ワシントン(CNN) 世界で何億台もの機器が危険にさらされかねないソフトウェアの脆弱(ぜいじゃく)性が新たに発覚し、バイデン米政権のサイバーセキュリティー機関が13日、主要業界に対して必要な対策を講じるよう呼びかけた。
主要IT企業が影響の封じ込めに苦慮する中、米国土安全保障省サイバー・インフラ安全局(CISA)のジェン・イースタリー局長は業界幹部との電話会談で、ハッカー集団がこの脆弱性を活発に悪用していると警告した。
イースタリー局長は今回の問題を「私のキャリアを通じて遭遇した中で最も深刻な脆弱性のひとつ」と位置付けている。電話会談には大手金融機関や医療機関の経営者も出席した。
「この脆弱性は、高度な集団によって広く悪用される見通しだ。被害を食い止めるために必要な対策を講じる時間は限られている」とイースタリー局長は強調した。
この脆弱性については先週の時点で、ハッカー集団が悪用して組織のコンピューターネットワークへの侵入を試みていると伝えられていた。

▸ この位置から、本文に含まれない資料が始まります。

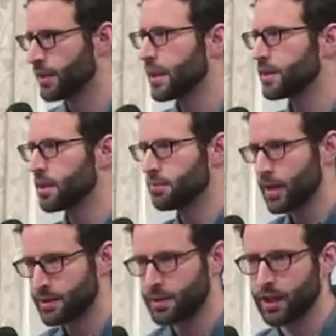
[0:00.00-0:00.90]
And that then
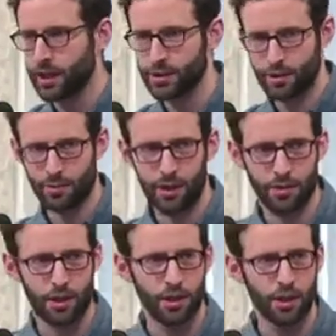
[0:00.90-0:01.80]
melts the ice around
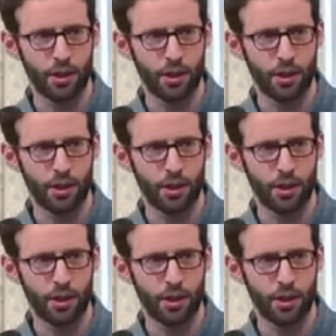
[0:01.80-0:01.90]
it.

専門家はCNNの取材に対し、脆弱性が解決されるまでには数週間かかる可能性があると述べ、中国のハッカー集団が既に悪用を試みている疑いがあるとの見方を示した。
脆弱性は、Javaをベースとした「Log4j」と呼ばれるソフトウェアに存在する。Log4jは、巨大IT企業を含む世界中の大企業が、アプリケーションのログ情報を記録するために使っている。米アマゾン傘下のAWSやIBMなどの超大手は、自分たちの製品の脆弱性対策に乗り出している。

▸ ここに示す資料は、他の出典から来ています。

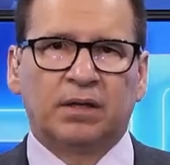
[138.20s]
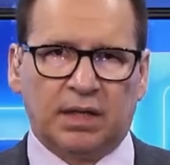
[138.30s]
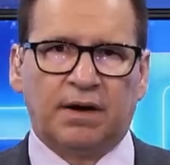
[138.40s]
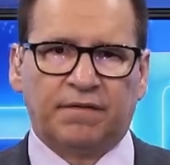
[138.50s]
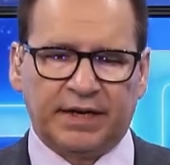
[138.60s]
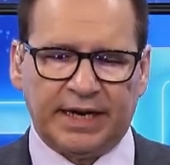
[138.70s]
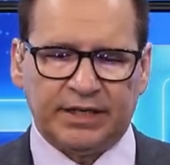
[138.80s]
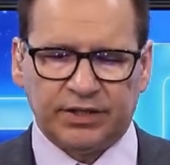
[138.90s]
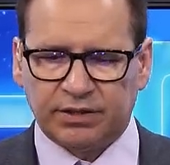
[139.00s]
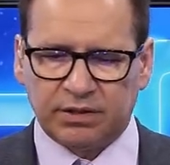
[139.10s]

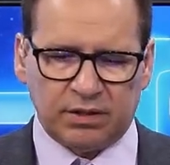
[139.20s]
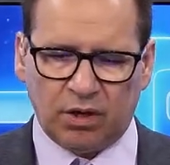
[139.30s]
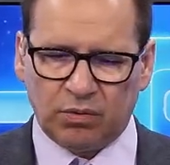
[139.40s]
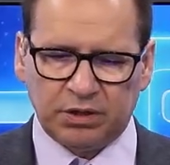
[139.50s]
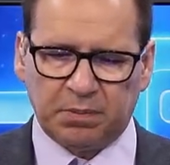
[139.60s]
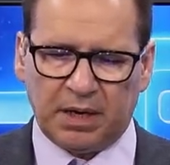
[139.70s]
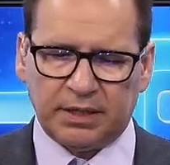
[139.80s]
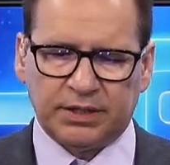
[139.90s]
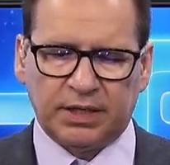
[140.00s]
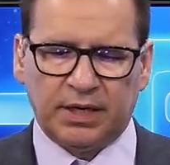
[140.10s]
clarifications. No
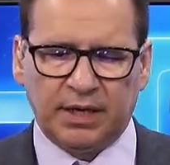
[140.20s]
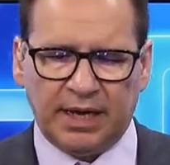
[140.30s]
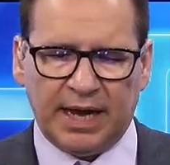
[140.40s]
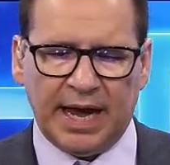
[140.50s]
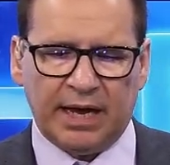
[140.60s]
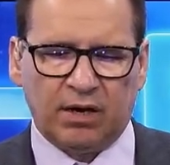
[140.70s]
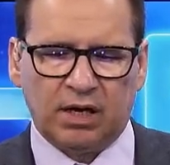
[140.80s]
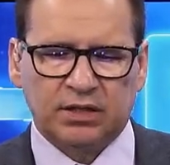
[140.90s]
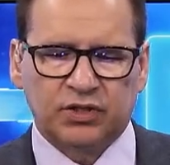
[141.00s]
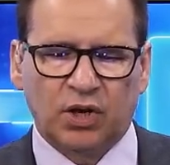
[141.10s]
response at
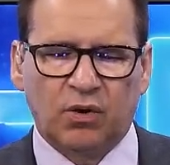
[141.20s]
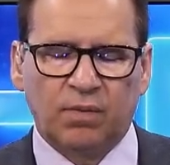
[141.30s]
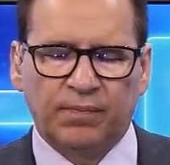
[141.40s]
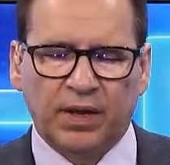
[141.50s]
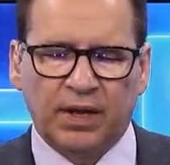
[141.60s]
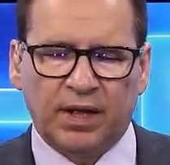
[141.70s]
all. So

この問題を悪用すれば、組織のコンピューターサーバーに比較的簡単に不正侵入できる。そこから別の手段を利用して、組織のネットワーク上のシステムにアクセスできてしまう可能性がある。
Log4jを管理しているアパッチ・ソフトウェア財団(ASF)は、この脆弱性に対処するための更新プログラムを組織向けに公開した。

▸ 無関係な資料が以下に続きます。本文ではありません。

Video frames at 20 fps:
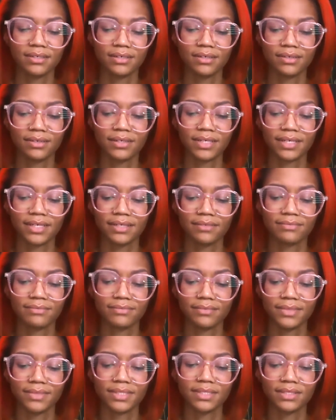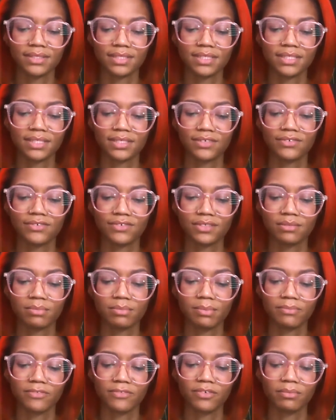Okay, what else is here for,
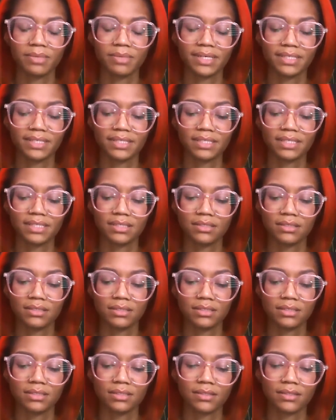for Pisces?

しかしサイバーセキュリティ―企業クラウドフレアによると、この脆弱性を突く攻撃は、事態が公になる1週間以上前から発生していた。
組織は今、脆弱性のあるソフトウェアを実行しているコンピューターがインターネットに露呈されていないかどうか確認するため、時間との戦いを強いられている。政府機関も民間企業も、関係者が24時間態勢で対応に当たっており、CISAは米国の基幹インフラに対するリスクの見極めに当たっていることを明らかにした。
サイバーセキュリティー企業マンディアントのチャールズ・カーマイカル上級副社長によると、中国政府とつながりのあるハッカー集団が既に、この脆弱性を利用し始めているという。マンディアントは、標的とされている組織については明らかにしなかった。
今回の脆弱性をめぐり、役に立つ情報と虚偽情報が入り混じる状況にハッカー集団が付け入る事態も懸念される。
その問題に対応するためCISAは、脆弱性の影響を受けるソフトウェア製品や、ハッカー集団が利用している手口などについて解説するウェブサイトを開設する計画を明らかにした。